▸ **What you will do**
Leave out all pictures while repeating the records exactly and completely.

(Stored data entries)
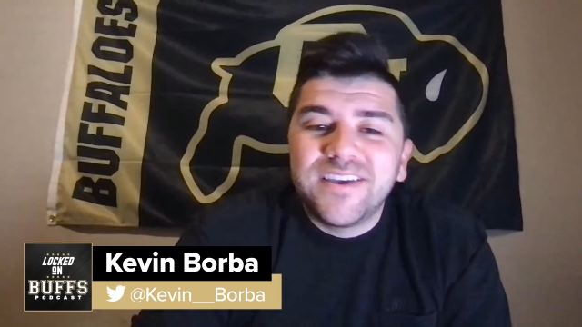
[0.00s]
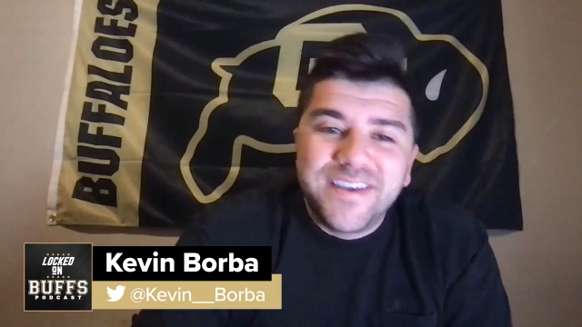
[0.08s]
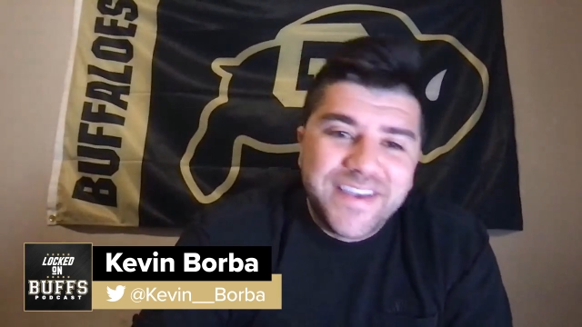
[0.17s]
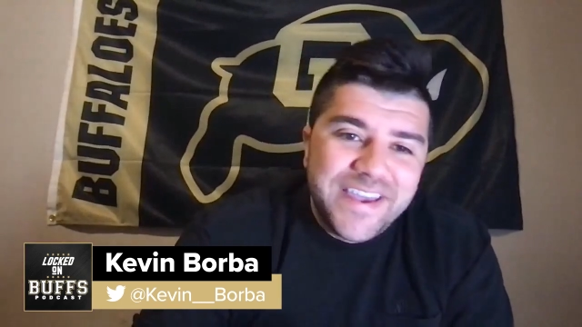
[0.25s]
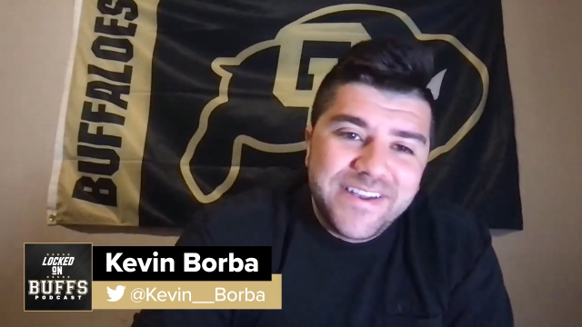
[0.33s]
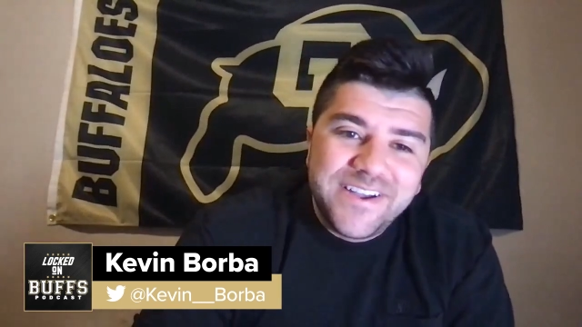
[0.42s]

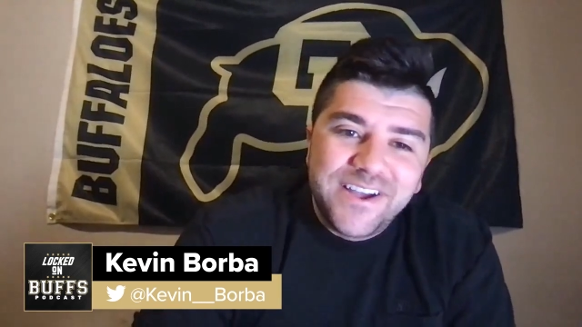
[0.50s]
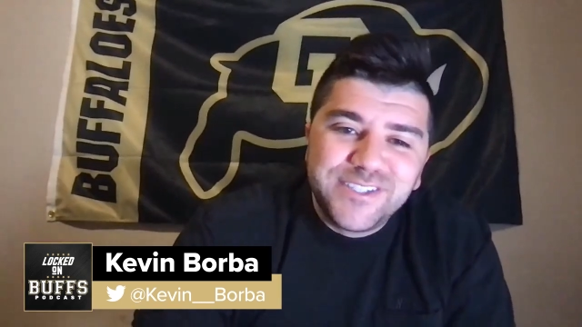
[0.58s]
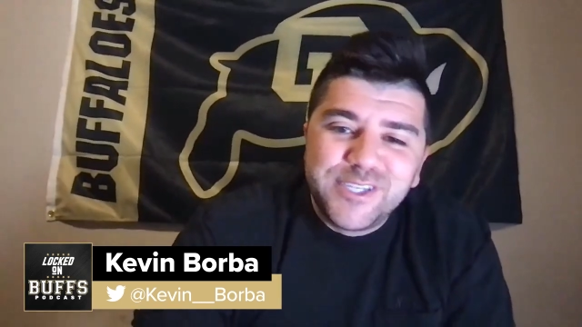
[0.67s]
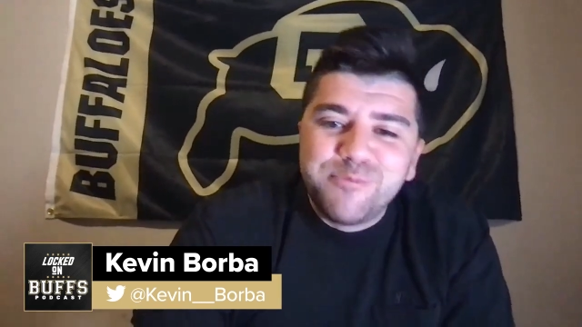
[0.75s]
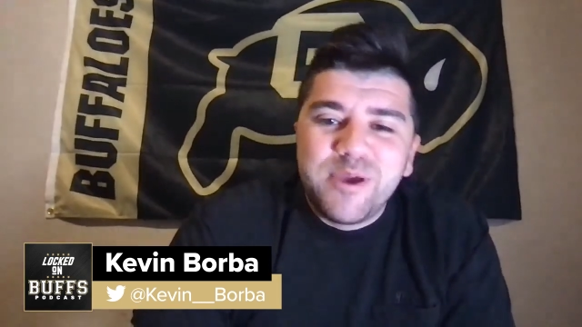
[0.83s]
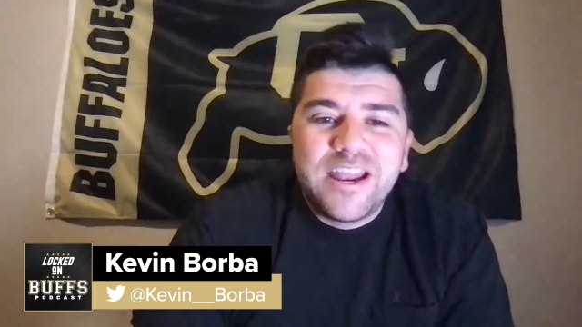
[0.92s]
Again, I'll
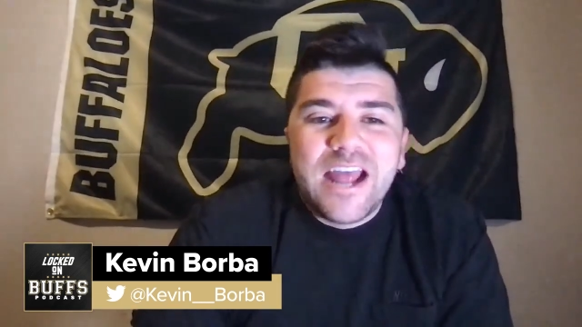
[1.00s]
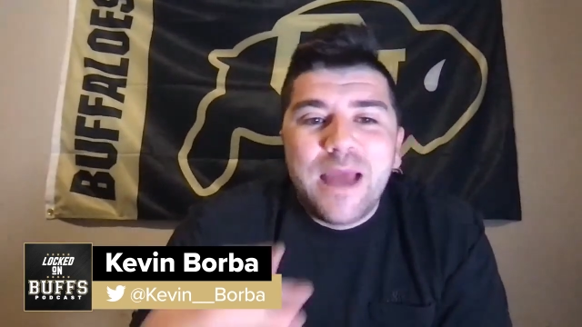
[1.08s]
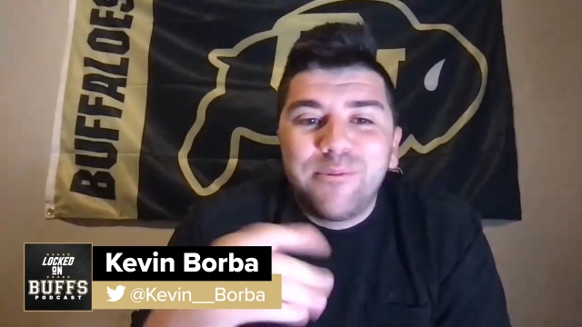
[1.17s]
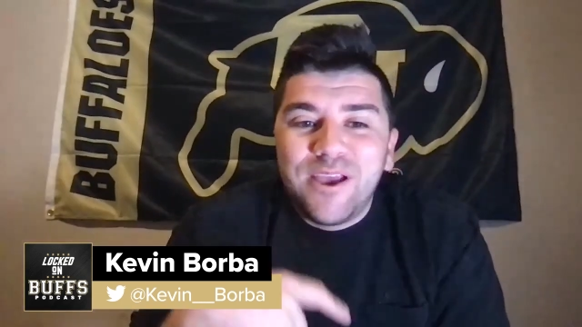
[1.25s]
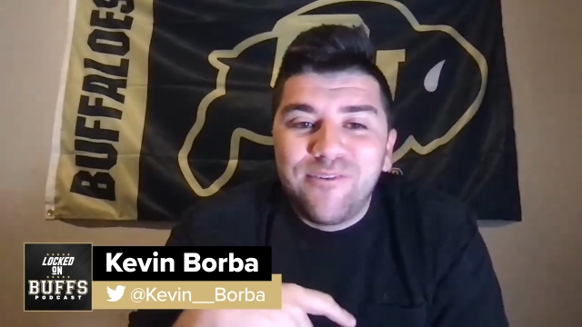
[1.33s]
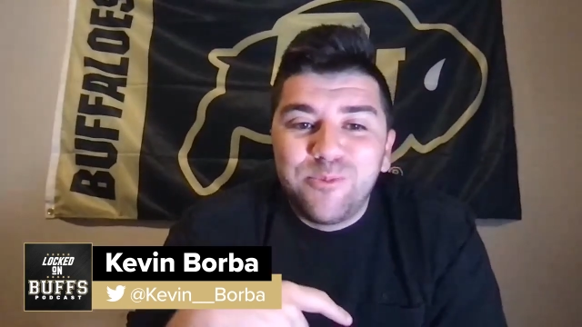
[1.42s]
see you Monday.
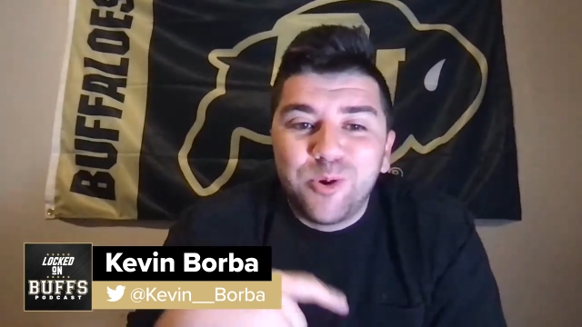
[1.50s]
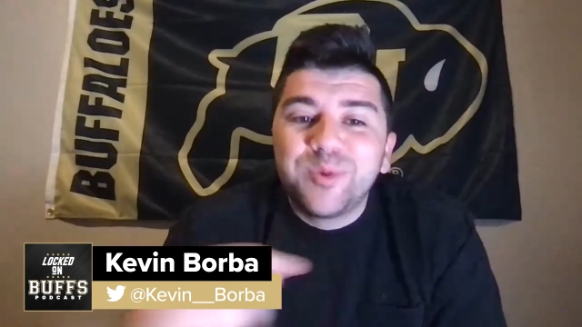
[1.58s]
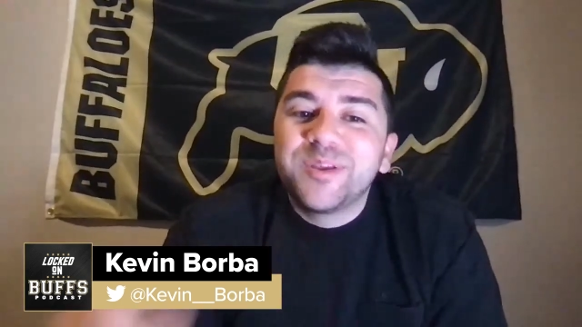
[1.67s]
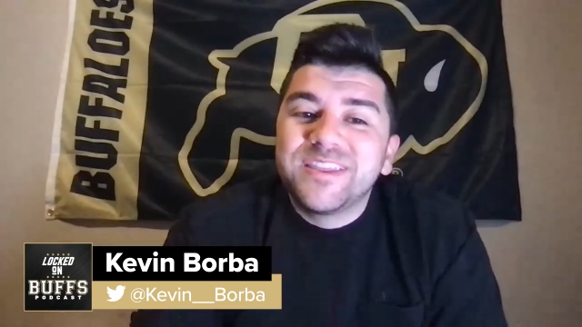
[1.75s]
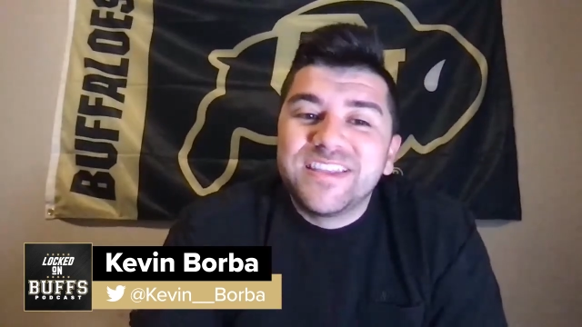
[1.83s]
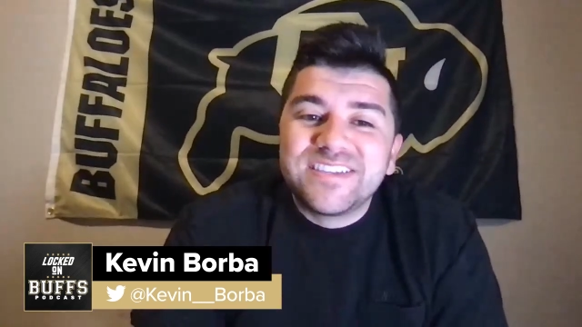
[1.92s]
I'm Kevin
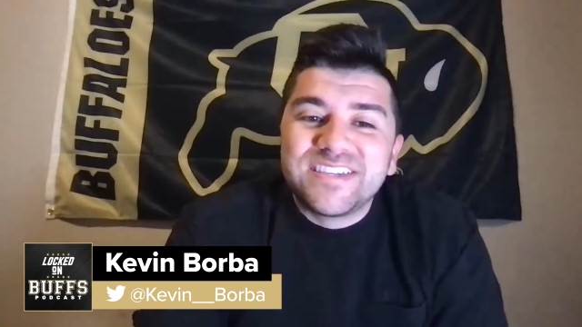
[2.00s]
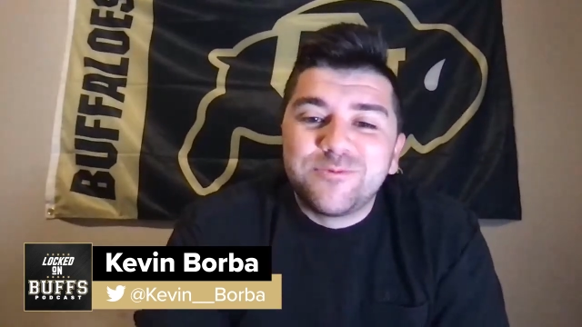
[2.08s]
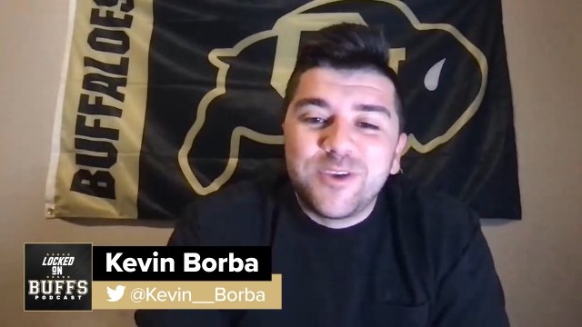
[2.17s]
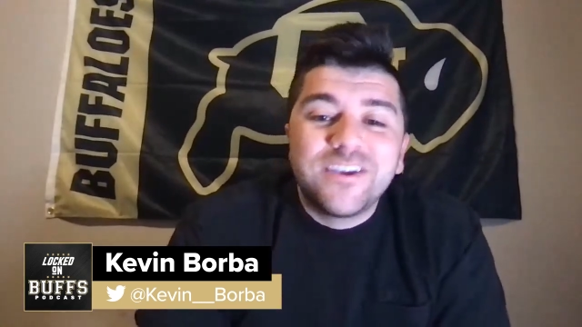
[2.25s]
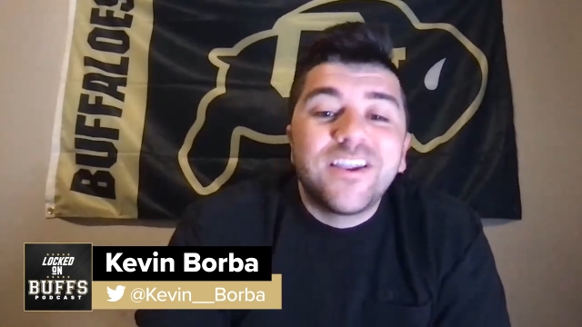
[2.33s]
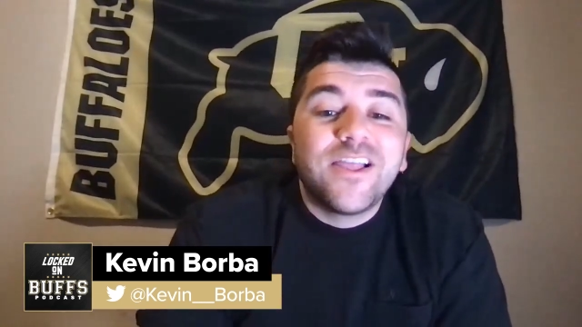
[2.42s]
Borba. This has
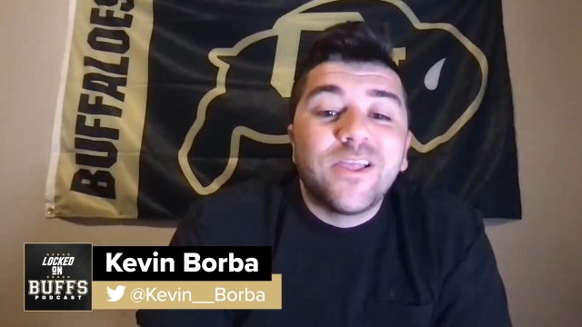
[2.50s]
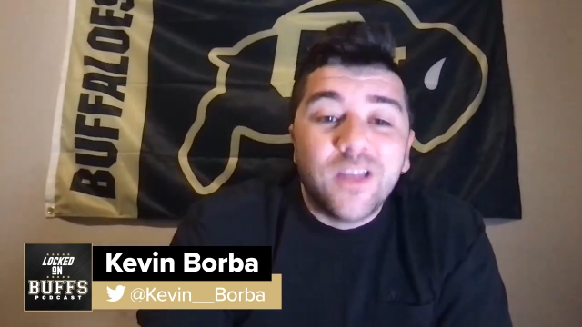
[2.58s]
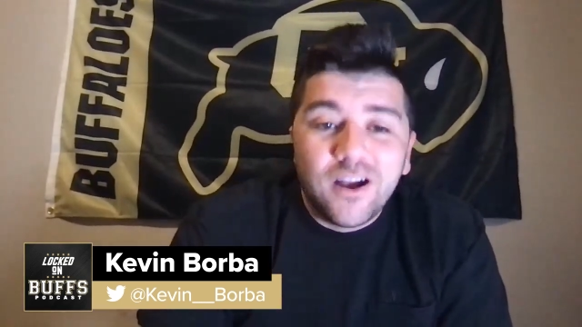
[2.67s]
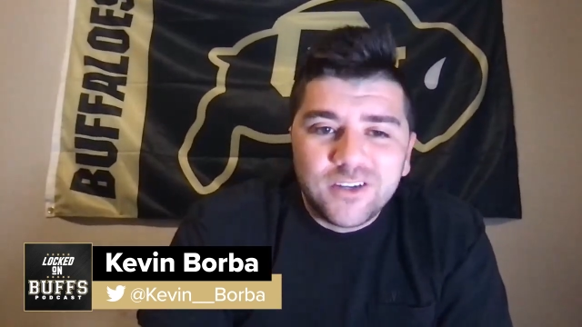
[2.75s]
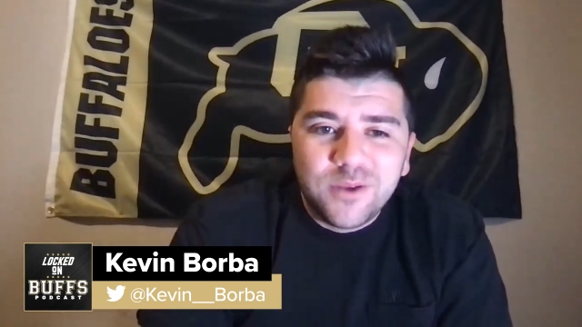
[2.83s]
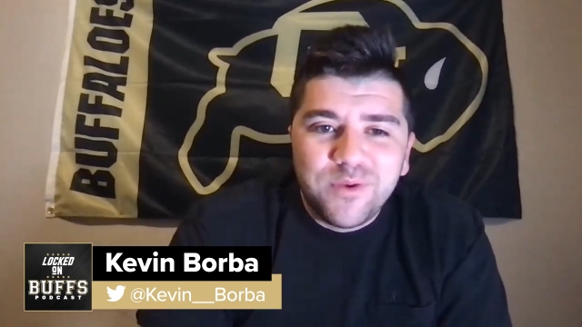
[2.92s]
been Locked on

▸ **Result of this task**
[0.00s]
[0.08s]
[0.17s]
[0.25s]
[0.33s]
[0.42s]

[0.50s]
[0.58s]
[0.67s]
[0.75s]
[0.83s]
[0.92s]
Again, I'll
[1.00s]
[1.08s]
[1.17s]
[1.25s]
[1.33s]
[1.42s]
see you Monday.
[1.50s]
[1.58s]
[1.67s]
[1.75s]
[1.83s]
[1.92s]
I'm Kevin
[2.00s]
[2.08s]
[2.17s]
[2.25s]
[2.33s]
[2.42s]
Borba. This has
[2.50s]
[2.58s]
[2.67s]
[2.75s]
[2.83s]
[2.92s]
been Locked on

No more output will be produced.